Brief: Copying rule for the data below: take the line containing "[00:03:17.73 to 00:03:18.73]" and every line after it to the end, exactly, and drop all pictures.
--------
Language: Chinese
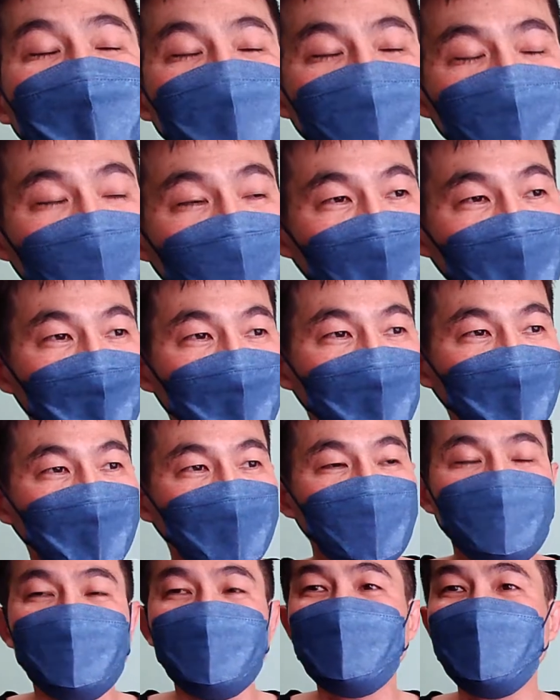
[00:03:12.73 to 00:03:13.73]
那
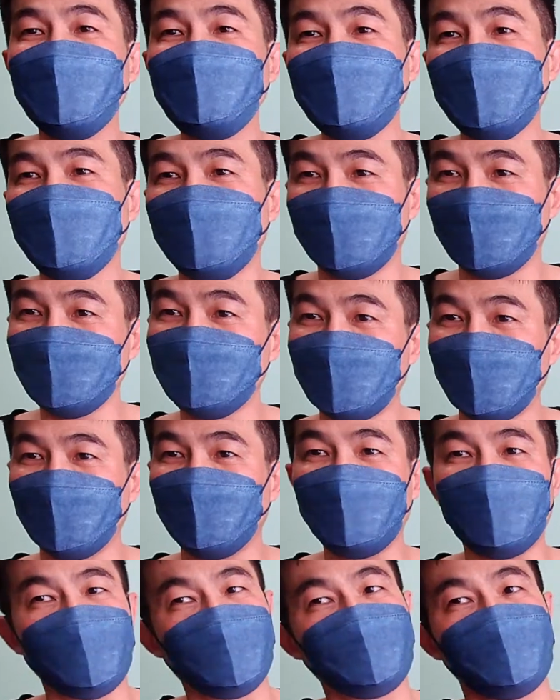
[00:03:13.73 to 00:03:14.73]
那士官长可能想，
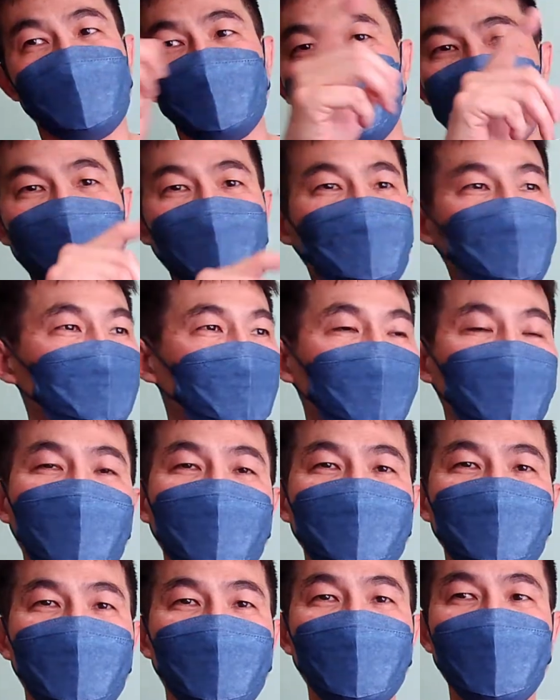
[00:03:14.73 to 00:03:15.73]
啊，那怪物都
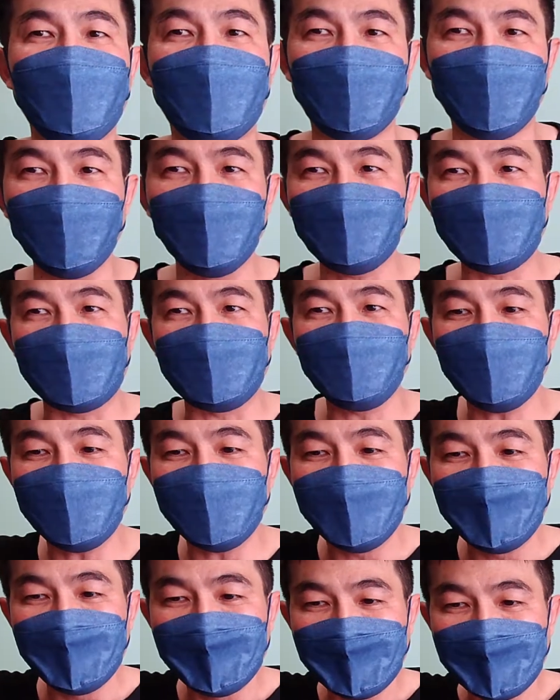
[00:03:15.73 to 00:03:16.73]
乱说话，我赶
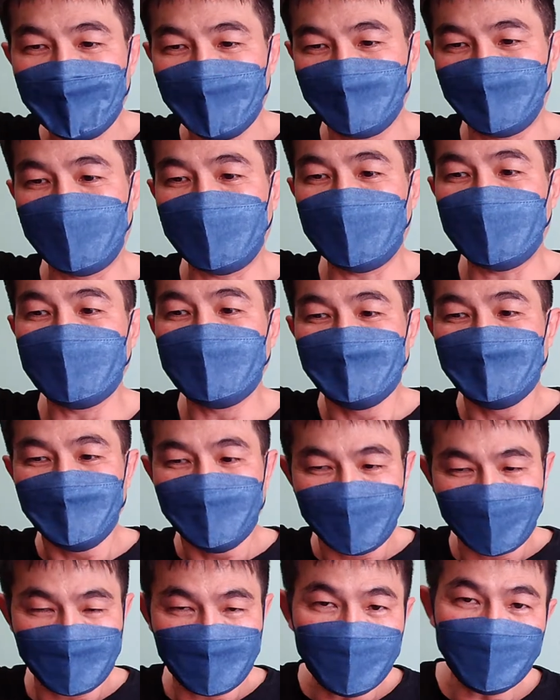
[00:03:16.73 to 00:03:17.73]
快把
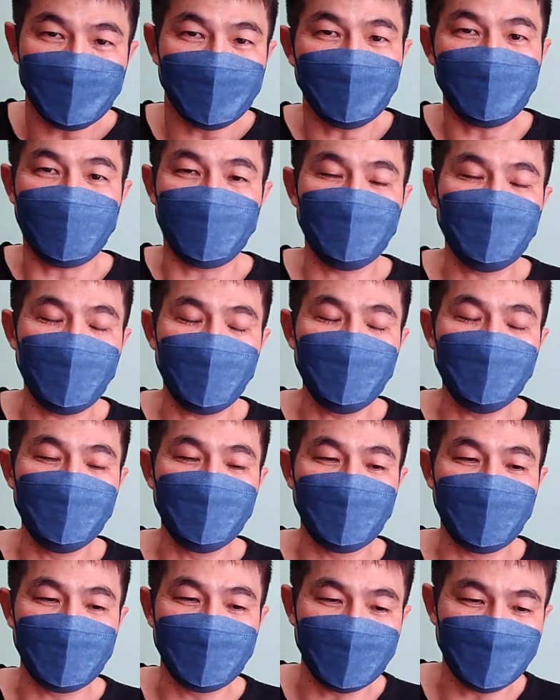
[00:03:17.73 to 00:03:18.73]
你不能考公
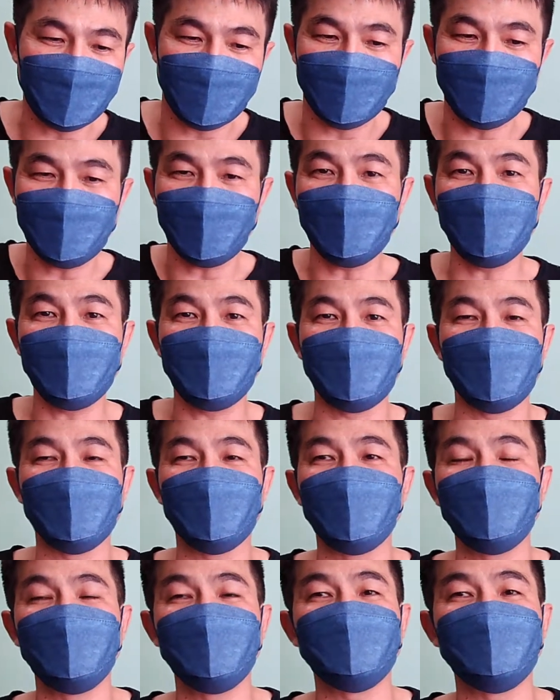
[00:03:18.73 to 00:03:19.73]
务员的其中一点
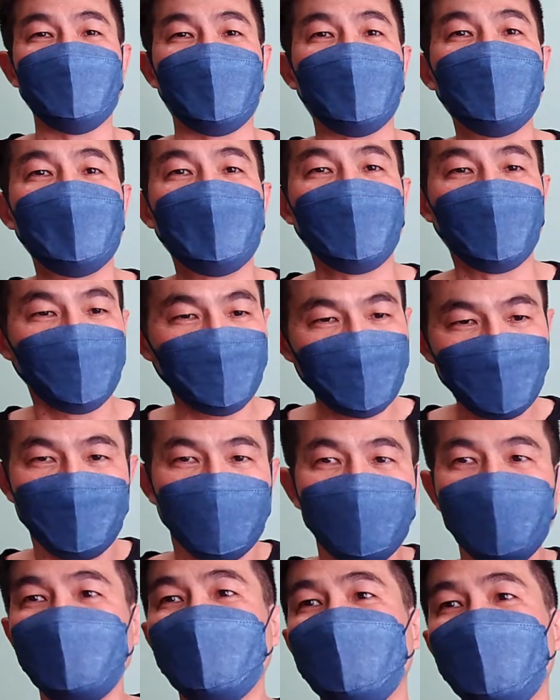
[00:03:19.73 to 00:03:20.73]
跟你讲。”我就
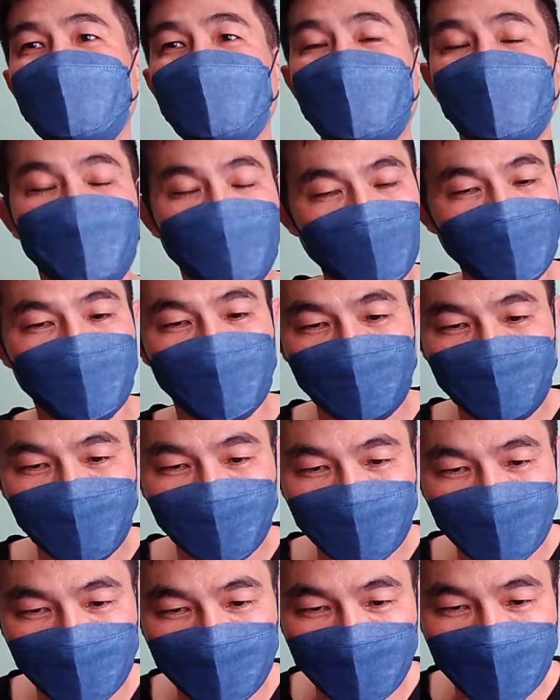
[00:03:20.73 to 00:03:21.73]
骗你了，骗你
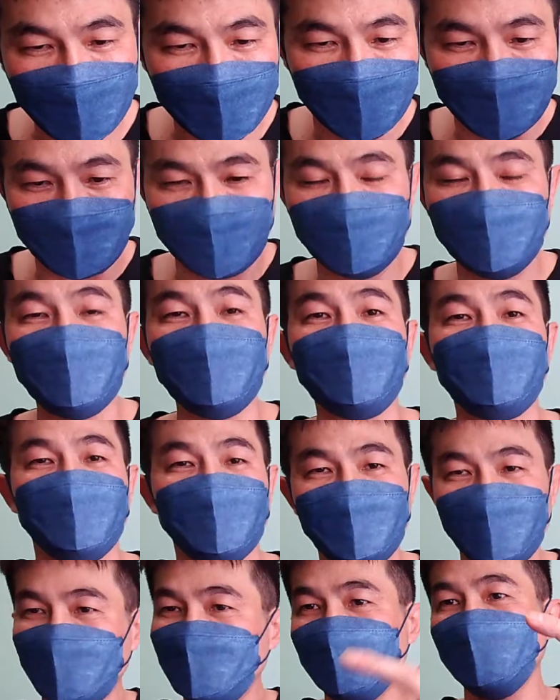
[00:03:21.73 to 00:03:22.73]
说你办理不适
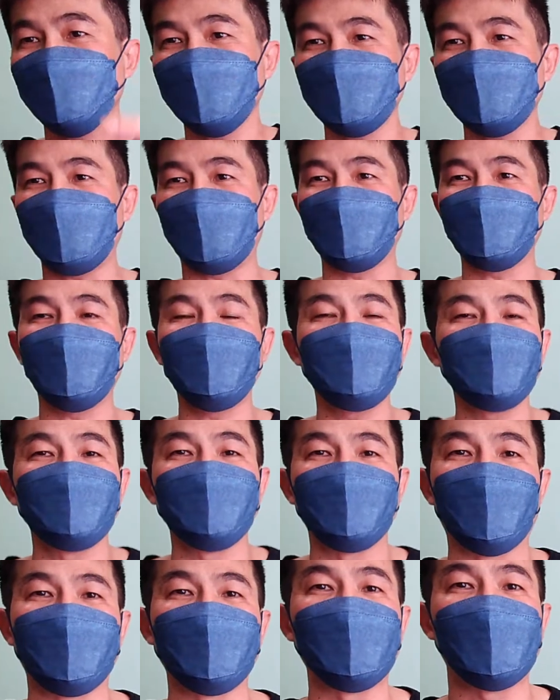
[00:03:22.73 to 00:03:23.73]
服就不能考公务
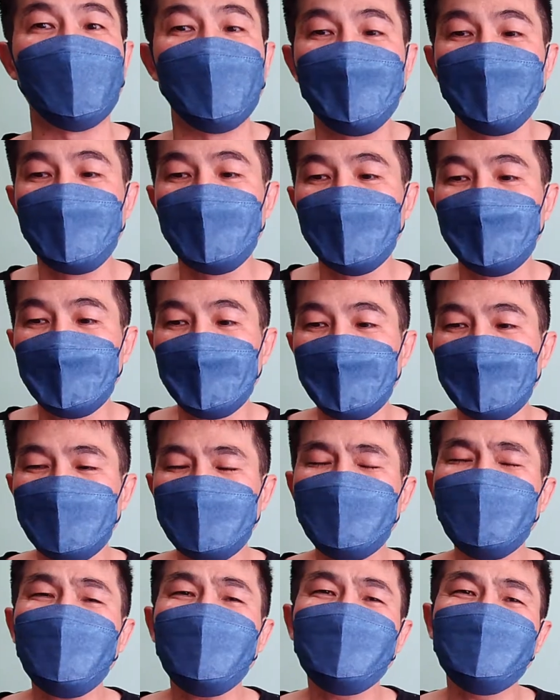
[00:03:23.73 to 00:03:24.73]
员了。
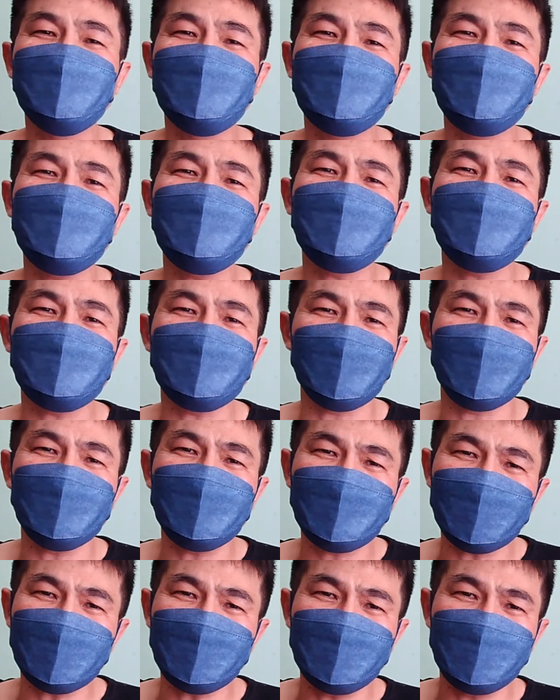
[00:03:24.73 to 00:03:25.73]
到底是谁
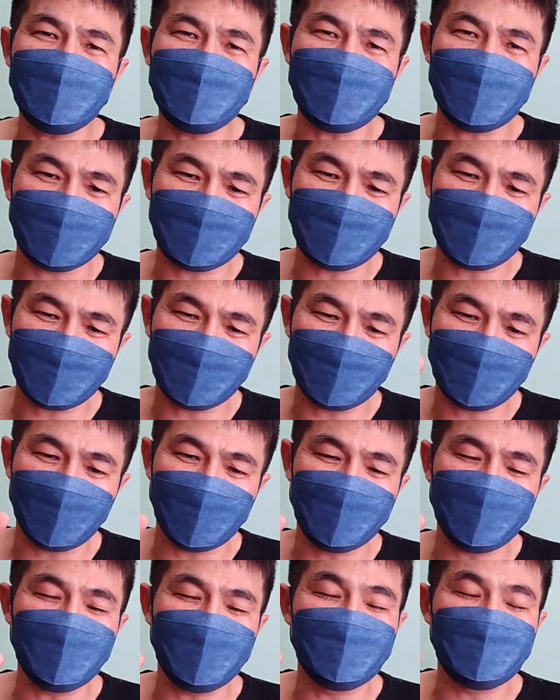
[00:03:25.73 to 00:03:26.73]
跟你讲这个
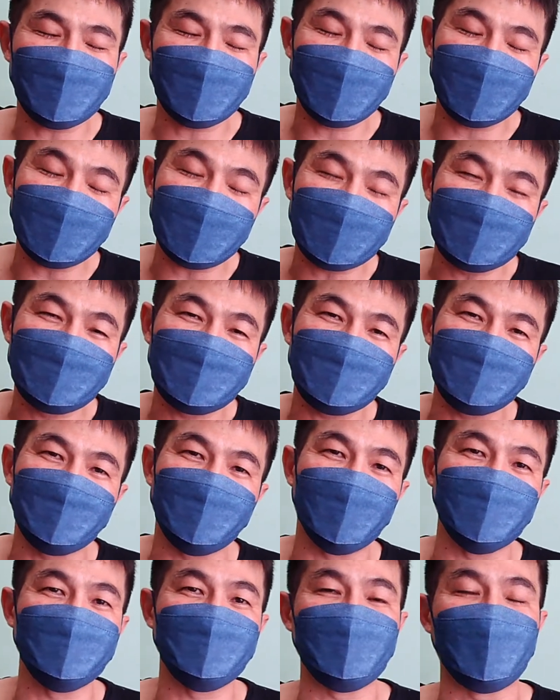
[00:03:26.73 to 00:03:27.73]
规定？这个烂士
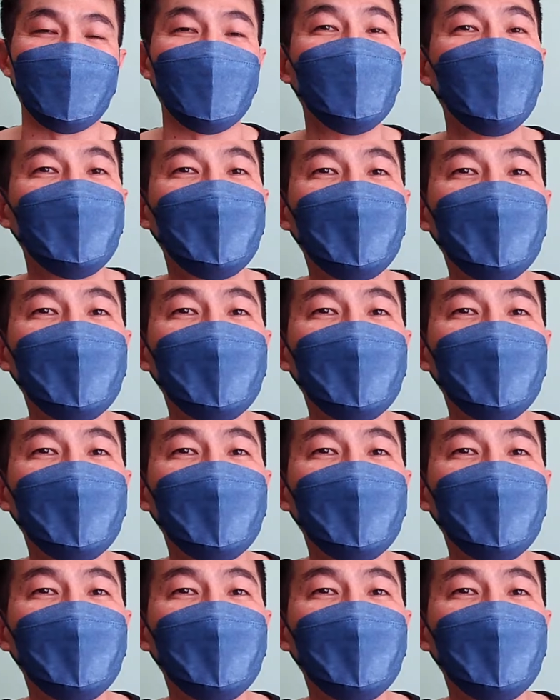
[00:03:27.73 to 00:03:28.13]
官长，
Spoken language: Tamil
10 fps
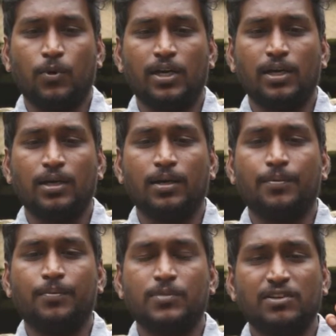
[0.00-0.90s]
ஒரு
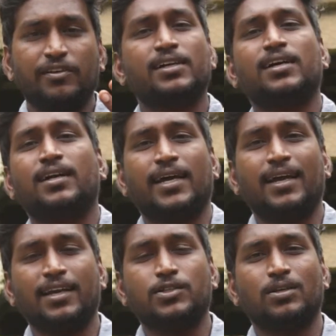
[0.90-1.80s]
சிவகங்கா
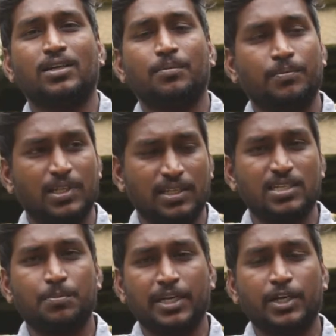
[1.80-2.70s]
டேங்க்குன்னு சொல்லிட்டு
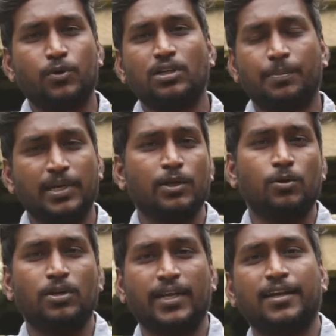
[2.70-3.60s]
தஞ்சை பெரிய கோயிலுக்கு பின்னாடி
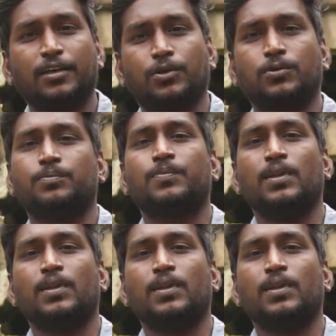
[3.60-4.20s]
ஒரு டேங்க் இருக்கும்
--------
The completed task:
[00:03:17.73 to 00:03:18.73]
你不能考公
[00:03:18.73 to 00:03:19.73]
务员的其中一点
[00:03:19.73 to 00:03:20.73]
跟你讲。”我就
[00:03:20.73 to 00:03:21.73]
骗你了，骗你
[00:03:21.73 to 00:03:22.73]
说你办理不适
[00:03:22.73 to 00:03:23.73]
服就不能考公务
[00:03:23.73 to 00:03:24.73]
员了。
[00:03:24.73 to 00:03:25.73]
到底是谁
[00:03:25.73 to 00:03:26.73]
跟你讲这个
[00:03:26.73 to 00:03:27.73]
规定？这个烂士
[00:03:27.73 to 00:03:28.13]
官长，
Spoken language: Tamil
10 fps
[0.00-0.90s]
ஒரு
[0.90-1.80s]
சிவகங்கா
[1.80-2.70s]
டேங்க்குன்னு சொல்லிட்டு
[2.70-3.60s]
தஞ்சை பெரிய கோயிலுக்கு பின்னாடி
[3.60-4.20s]
ஒரு டேங்க் இருக்கும்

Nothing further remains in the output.